*** Opening Provided data ***

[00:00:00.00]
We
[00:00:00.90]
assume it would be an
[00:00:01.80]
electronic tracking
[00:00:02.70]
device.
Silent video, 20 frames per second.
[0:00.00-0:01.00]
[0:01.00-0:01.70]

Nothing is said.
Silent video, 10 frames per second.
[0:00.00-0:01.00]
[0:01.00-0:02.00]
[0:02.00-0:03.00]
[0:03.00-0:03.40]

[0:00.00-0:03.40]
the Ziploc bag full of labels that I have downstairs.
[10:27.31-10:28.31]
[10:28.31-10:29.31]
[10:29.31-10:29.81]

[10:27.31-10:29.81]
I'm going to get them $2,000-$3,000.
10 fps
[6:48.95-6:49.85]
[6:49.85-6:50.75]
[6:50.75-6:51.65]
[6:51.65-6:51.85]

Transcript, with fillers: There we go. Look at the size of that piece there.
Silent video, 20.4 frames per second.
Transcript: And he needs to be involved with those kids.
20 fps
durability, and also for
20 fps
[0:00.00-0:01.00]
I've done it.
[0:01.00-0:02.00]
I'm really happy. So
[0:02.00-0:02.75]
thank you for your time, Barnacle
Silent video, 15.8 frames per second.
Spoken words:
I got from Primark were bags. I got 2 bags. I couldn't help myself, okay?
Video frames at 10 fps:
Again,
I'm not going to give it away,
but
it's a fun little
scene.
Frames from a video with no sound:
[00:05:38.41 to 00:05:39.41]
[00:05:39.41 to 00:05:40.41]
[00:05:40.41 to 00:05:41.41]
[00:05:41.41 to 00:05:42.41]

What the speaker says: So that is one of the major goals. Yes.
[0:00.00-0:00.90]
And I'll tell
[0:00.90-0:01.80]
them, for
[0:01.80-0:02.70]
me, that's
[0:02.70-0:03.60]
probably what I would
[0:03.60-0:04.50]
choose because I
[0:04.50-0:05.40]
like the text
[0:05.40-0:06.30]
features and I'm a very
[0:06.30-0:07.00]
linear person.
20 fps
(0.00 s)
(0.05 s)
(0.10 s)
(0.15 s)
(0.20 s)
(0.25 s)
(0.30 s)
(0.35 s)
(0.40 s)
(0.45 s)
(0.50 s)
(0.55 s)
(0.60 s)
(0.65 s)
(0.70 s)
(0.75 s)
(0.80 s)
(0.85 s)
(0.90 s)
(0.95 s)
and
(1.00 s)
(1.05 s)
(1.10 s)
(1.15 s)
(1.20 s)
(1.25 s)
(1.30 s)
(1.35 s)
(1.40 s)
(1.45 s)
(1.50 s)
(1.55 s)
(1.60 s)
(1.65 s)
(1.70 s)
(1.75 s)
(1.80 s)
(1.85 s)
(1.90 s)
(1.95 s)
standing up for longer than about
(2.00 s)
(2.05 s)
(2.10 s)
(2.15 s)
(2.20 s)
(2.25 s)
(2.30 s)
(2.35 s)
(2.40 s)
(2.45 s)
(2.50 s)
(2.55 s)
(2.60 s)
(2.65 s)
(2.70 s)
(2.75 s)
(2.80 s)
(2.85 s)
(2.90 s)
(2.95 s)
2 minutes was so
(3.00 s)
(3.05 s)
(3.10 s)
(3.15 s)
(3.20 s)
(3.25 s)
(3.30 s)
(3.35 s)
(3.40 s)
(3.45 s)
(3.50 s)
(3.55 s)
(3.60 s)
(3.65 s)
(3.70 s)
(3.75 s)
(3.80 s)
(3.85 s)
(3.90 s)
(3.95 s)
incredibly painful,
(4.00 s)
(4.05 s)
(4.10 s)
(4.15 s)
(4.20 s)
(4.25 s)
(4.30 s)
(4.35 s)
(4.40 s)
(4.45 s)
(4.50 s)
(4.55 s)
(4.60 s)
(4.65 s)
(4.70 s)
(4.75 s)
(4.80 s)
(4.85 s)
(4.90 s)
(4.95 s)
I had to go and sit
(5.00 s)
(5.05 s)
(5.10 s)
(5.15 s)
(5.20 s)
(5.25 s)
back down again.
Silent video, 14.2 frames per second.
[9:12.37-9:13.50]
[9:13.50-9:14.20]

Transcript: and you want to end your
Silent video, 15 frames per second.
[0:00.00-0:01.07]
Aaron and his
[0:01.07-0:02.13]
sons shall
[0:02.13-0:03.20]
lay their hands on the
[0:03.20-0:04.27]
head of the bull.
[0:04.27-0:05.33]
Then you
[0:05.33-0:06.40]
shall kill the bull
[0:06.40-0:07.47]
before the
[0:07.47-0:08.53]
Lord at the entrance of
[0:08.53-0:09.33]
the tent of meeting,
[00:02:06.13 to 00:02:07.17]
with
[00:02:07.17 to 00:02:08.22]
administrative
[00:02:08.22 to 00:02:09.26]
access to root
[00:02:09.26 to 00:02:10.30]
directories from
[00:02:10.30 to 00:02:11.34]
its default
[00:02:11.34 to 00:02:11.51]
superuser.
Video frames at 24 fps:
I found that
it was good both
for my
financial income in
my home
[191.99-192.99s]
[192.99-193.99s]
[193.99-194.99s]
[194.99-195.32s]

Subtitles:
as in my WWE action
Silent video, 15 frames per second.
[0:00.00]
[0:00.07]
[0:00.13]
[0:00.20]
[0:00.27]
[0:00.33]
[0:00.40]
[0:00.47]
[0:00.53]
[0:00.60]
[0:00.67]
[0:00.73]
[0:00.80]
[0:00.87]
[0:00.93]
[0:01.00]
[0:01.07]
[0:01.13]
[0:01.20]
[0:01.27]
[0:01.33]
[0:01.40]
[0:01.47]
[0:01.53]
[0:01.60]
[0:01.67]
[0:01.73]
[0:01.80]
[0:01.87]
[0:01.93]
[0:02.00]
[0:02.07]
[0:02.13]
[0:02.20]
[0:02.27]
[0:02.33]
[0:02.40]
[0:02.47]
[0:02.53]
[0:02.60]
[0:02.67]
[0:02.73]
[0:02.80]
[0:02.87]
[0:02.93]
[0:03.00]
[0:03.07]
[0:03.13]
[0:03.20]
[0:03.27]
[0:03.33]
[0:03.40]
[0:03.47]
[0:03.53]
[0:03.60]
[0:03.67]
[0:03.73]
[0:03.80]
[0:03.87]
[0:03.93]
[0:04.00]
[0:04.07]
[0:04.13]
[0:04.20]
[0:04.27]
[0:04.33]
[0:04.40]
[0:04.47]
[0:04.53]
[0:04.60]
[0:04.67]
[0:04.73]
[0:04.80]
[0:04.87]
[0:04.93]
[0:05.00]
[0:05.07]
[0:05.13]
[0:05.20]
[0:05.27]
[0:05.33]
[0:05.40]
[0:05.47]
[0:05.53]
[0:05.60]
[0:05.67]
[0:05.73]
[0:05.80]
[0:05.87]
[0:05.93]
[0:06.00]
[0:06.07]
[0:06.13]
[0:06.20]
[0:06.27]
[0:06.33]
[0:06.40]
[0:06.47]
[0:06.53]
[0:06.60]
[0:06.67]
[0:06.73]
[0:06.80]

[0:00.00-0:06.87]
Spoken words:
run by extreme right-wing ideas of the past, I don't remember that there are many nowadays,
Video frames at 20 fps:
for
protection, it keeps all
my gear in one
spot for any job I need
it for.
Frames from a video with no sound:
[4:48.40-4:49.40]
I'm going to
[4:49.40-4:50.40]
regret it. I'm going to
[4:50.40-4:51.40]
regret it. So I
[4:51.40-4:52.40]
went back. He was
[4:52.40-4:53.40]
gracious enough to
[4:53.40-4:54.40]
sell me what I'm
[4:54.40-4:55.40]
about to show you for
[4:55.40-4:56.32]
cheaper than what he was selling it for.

*** Closing Provided data ***

A single figure, please: the number of lines in the data that hold the string "second".

Finished exercise - 7